AIM OF THE EXERCISE:
Which lines run from the one containing "Language: Japanese" through the last line of the records? Copy them exactly, leaving pictures out.

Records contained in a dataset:
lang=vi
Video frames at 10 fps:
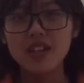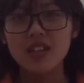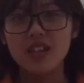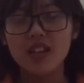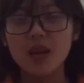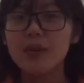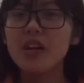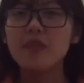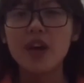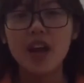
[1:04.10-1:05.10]
nhất. Cảm
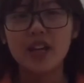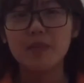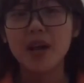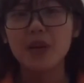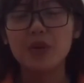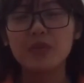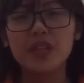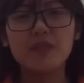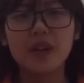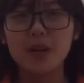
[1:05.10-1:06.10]
ơn và hẹn gặp lại quý
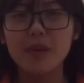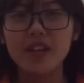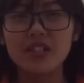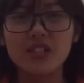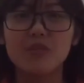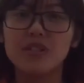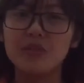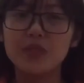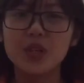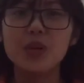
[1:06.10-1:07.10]
vị và các bạn trong những
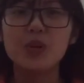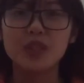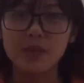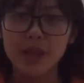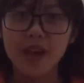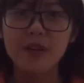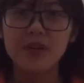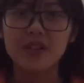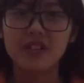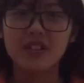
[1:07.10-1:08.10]
video tiếp theo.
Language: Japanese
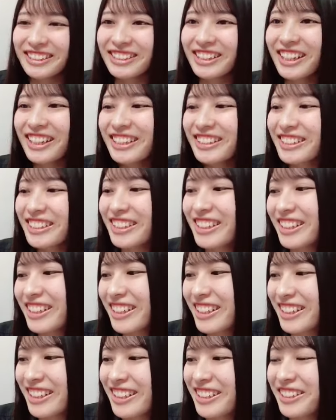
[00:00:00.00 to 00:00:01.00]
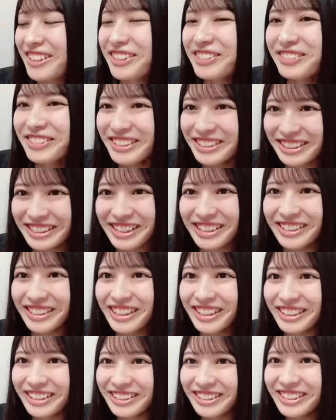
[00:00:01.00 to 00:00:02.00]
辛いんじゃないかなって思っちゃう
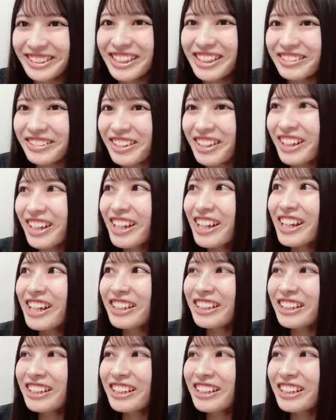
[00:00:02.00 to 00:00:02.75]
なんかうちらは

ANSWER TO THIS PROBLEM:
Language: Japanese
[00:00:00.00 to 00:00:01.00]
[00:00:01.00 to 00:00:02.00]
辛いんじゃないかなって思っちゃう
[00:00:02.00 to 00:00:02.75]
なんかうちらは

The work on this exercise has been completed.